Roche has announced that Toward, the second multinational phase III Actemra (tocilizumab) study, successfully reached its primary endpoint and showed that a greater proportion of patients treated with Actemra in combination with traditional disease modifying drugs (DMARDs) achieved a significant improvement in disease signs and symptoms at week 24, compared to the those treated with DMARDs alone.
The patients' symptoms were measured using the standard ACR score assessment method. The patients enrolled in the study had active, moderate to severe rheumatoid arthritis (RA) and had experienced an inadequate response to DMARDs.

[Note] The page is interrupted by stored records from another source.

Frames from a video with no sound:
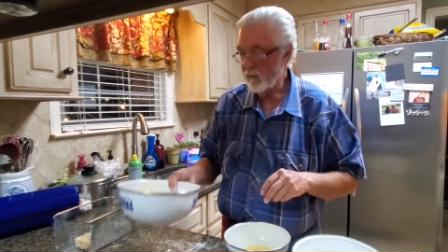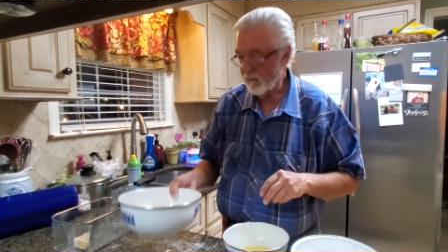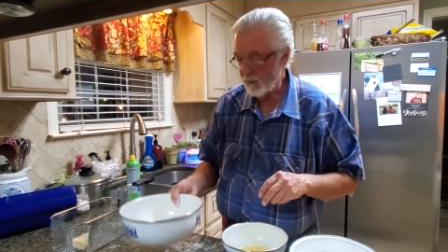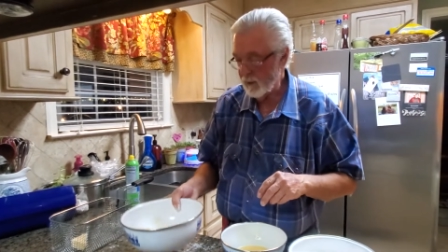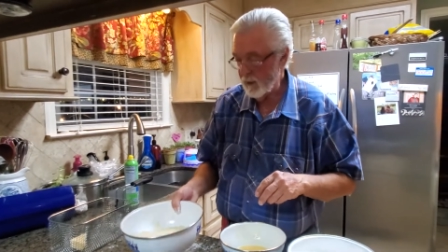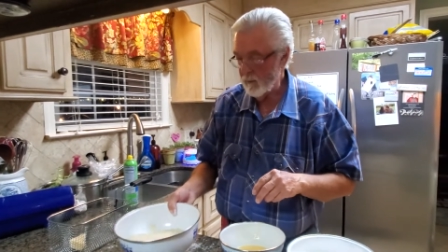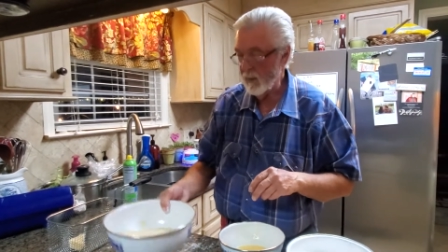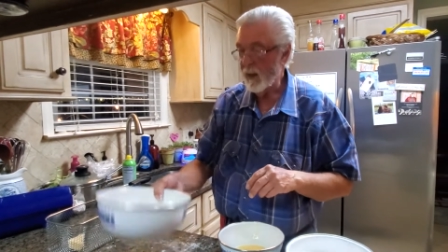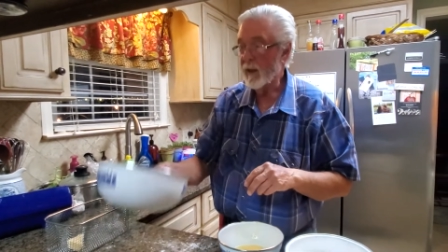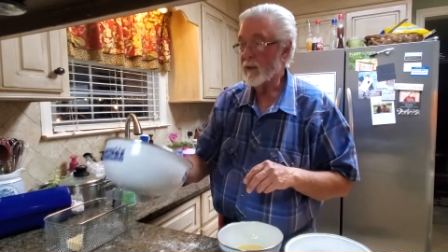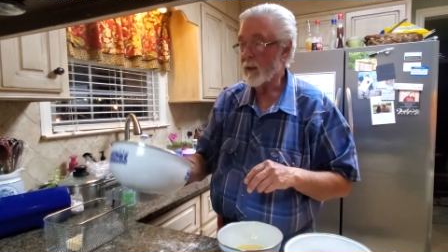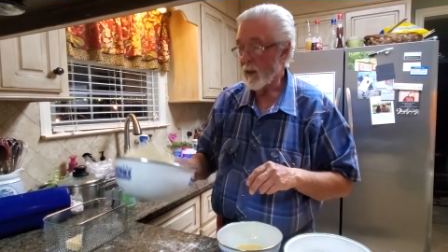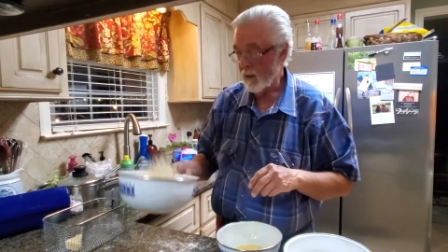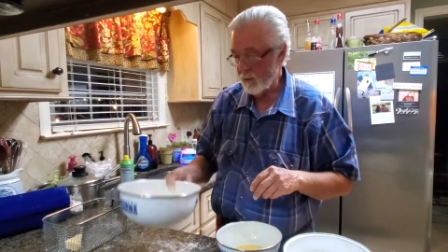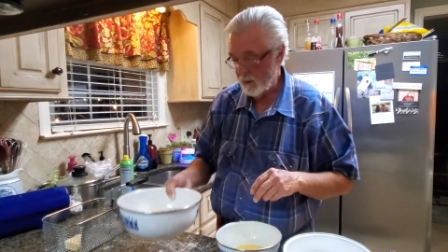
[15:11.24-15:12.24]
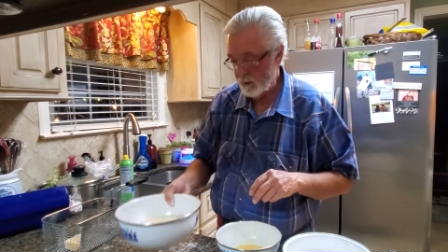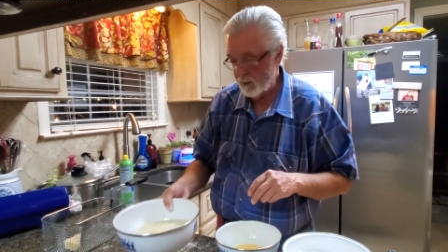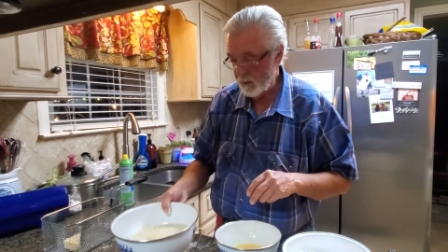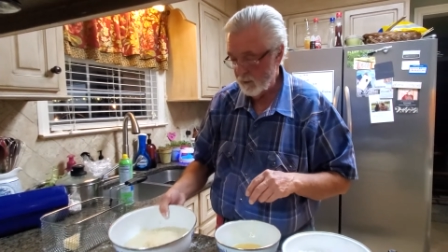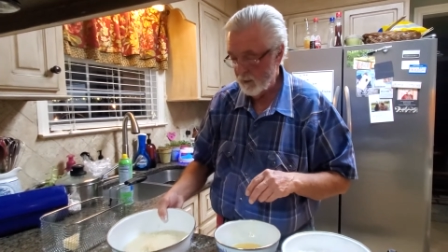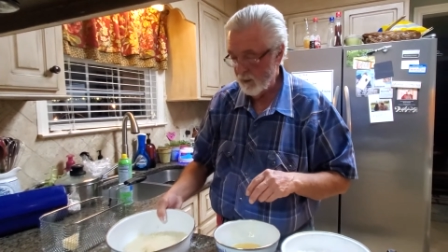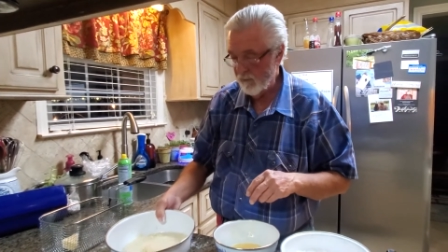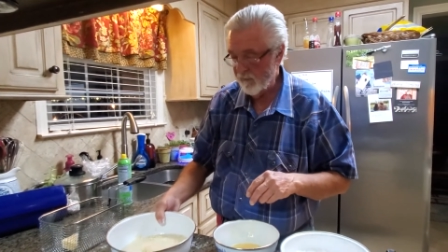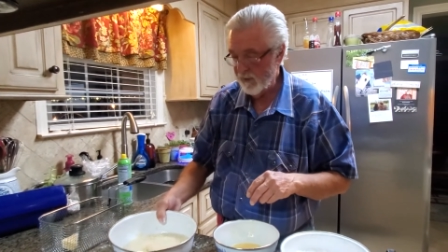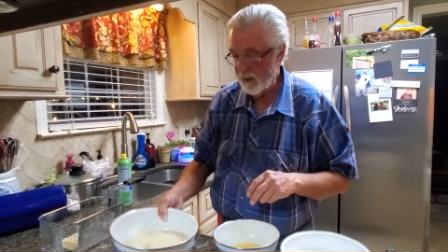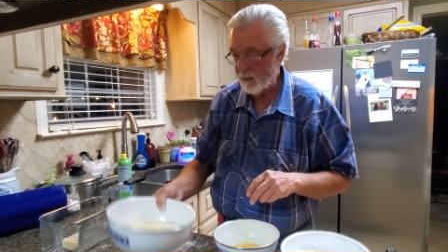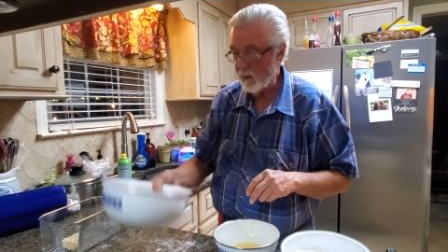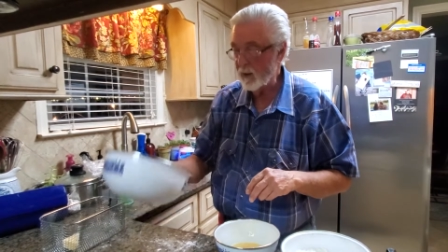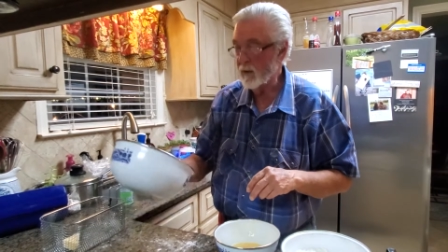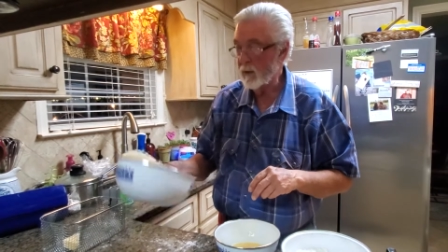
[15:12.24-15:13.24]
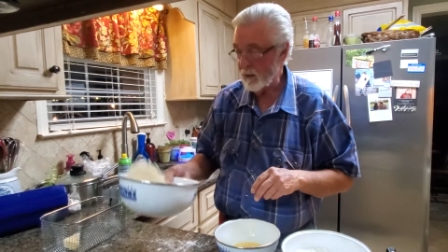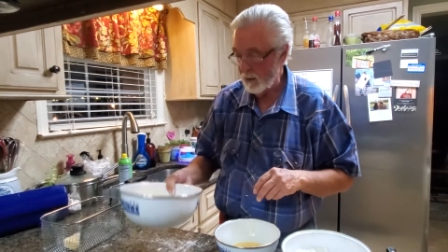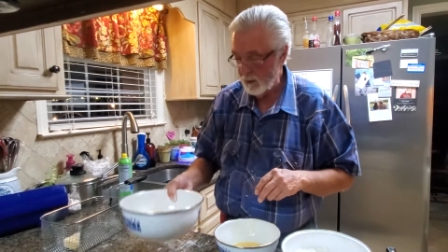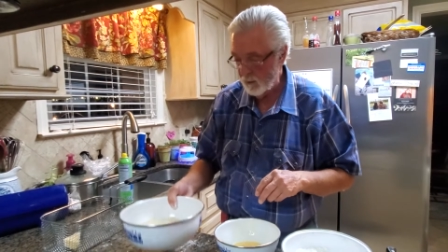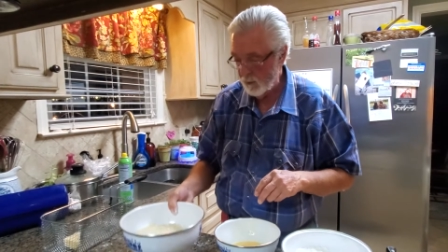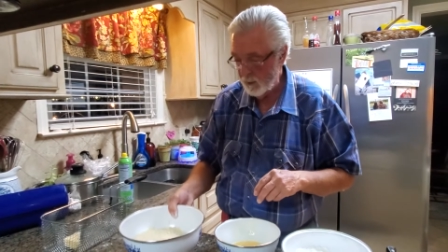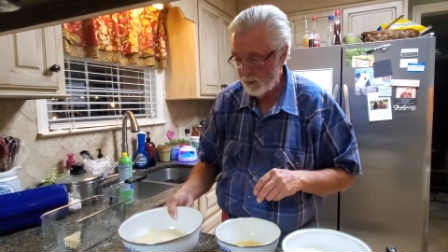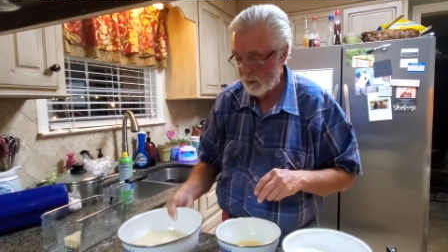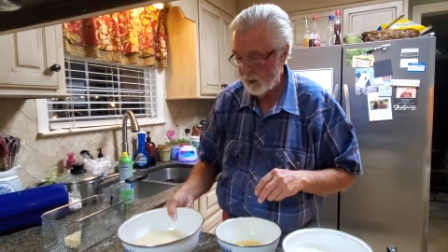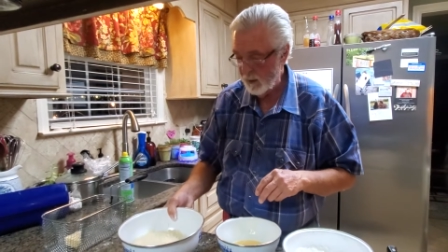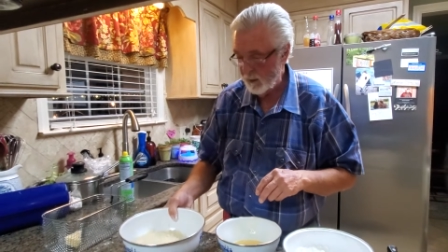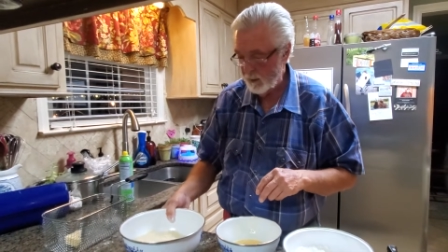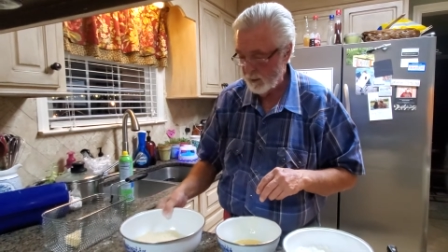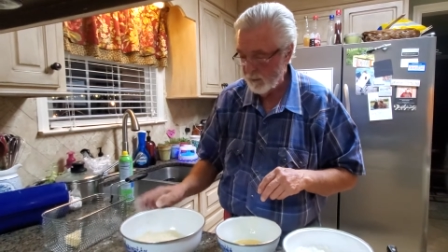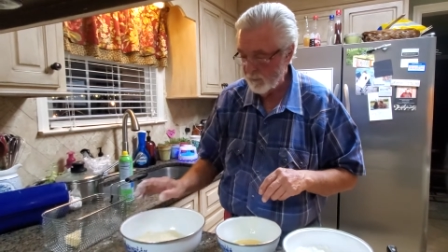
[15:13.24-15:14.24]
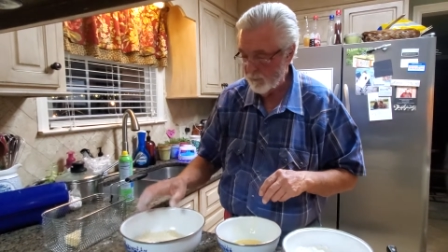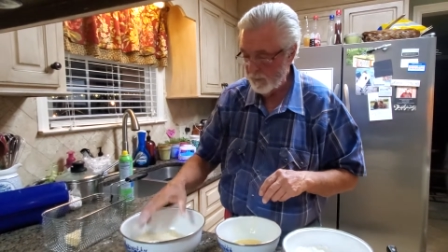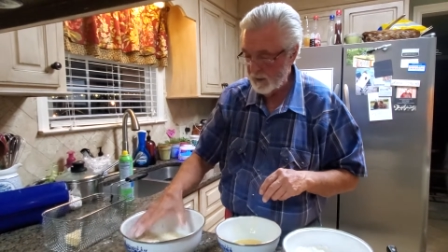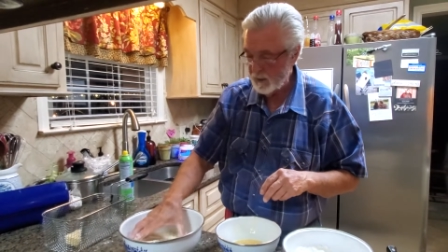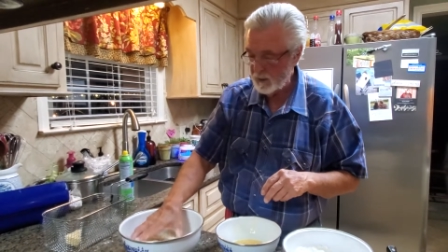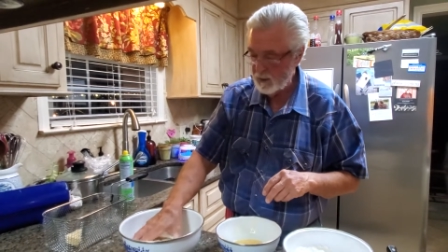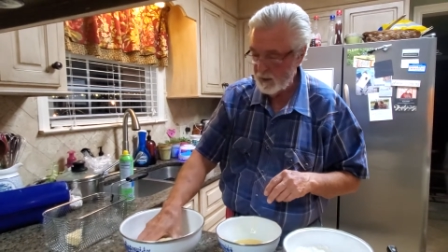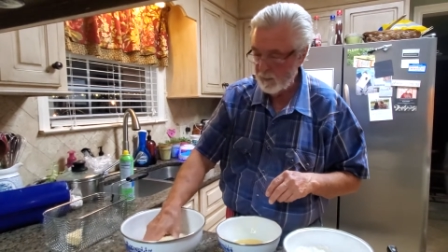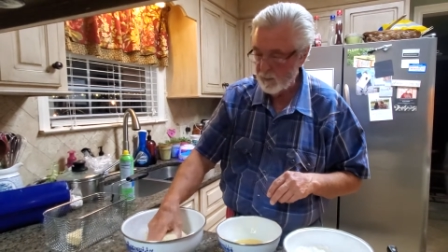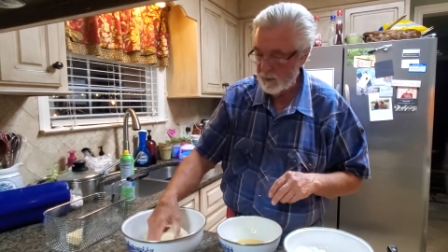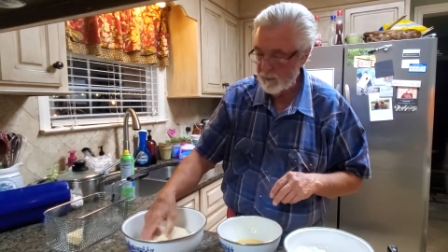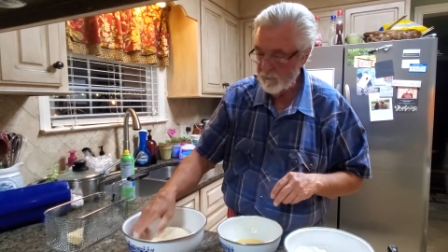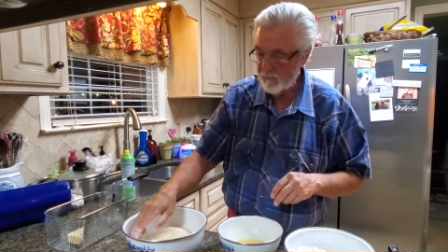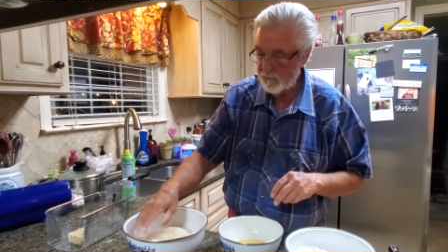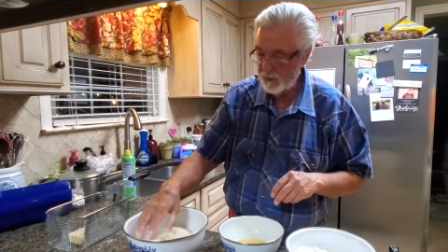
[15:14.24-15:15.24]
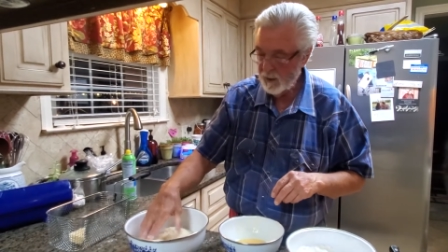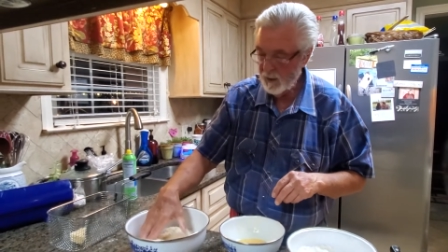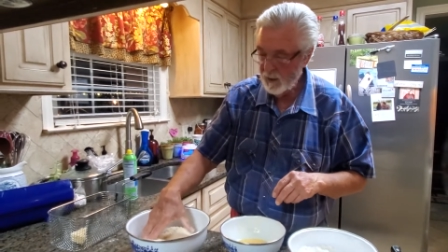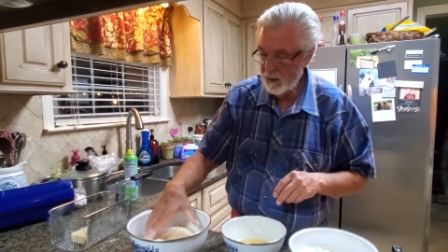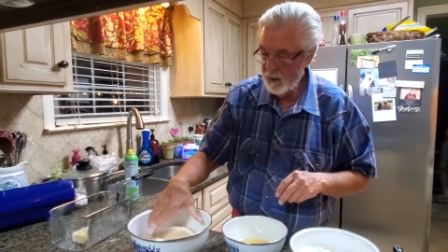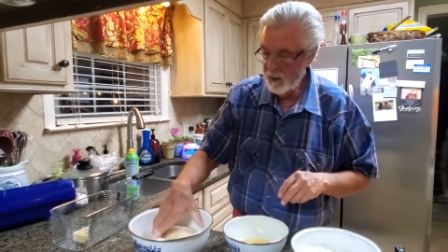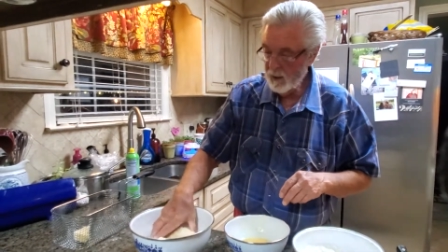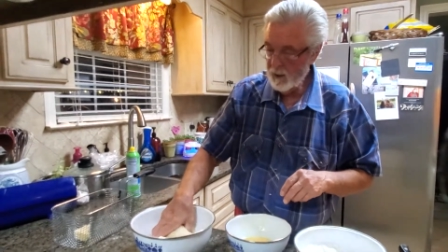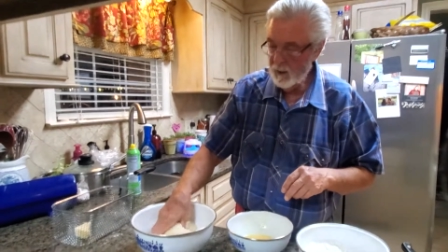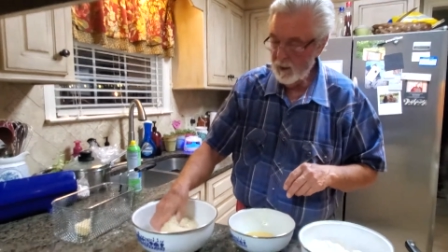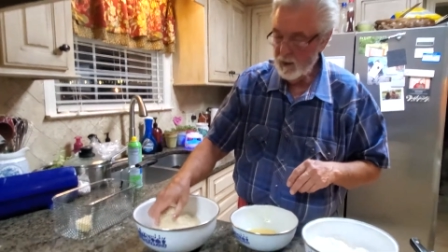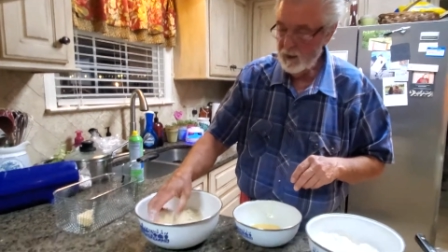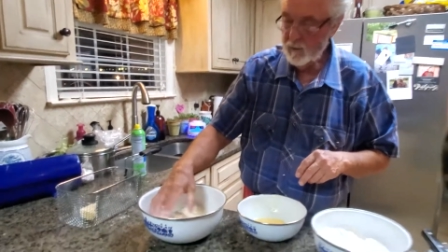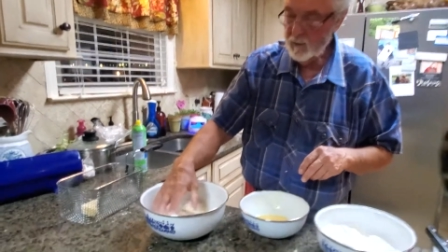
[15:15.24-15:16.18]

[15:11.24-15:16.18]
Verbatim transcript: for comeback sauce as there are families in, in uh, Mississippi. And as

"The Toward trial data further documents the efficacy and safety of Actemra and the value of its IL-6 receptor inhibition. We look forward to further results from this extensive multinational phase III development programme," commented William Burns, CEO Division Roche Pharmaceuticals.
The Toward trial included approximately 40 per cent of patients from the United States and data from this trial will be submitted for presentation at international scientific meetings later this year and in 2008. Toward is the second of a programme of five phase III clinical trials running on Actemra, with two other trials due to report later in 2007. In January 2007 Roche reported that Option3, the first of the phase III trials outside Japan, had successfully met its primary endpoint in patients who had an inadequate response to methorexate.
Actemra is the first humanised interleukin-6 (IL-6) receptor inhibiting monoclonal antibody and represents a novel mechanism of action to treat RA, a disease with a high unmet medical need. Roche and Chugai are collaborating on a phase III clinical development programme in RA running outside Japan, with more than 4000 patients enrolled in 41 countries including several European countries and the USA.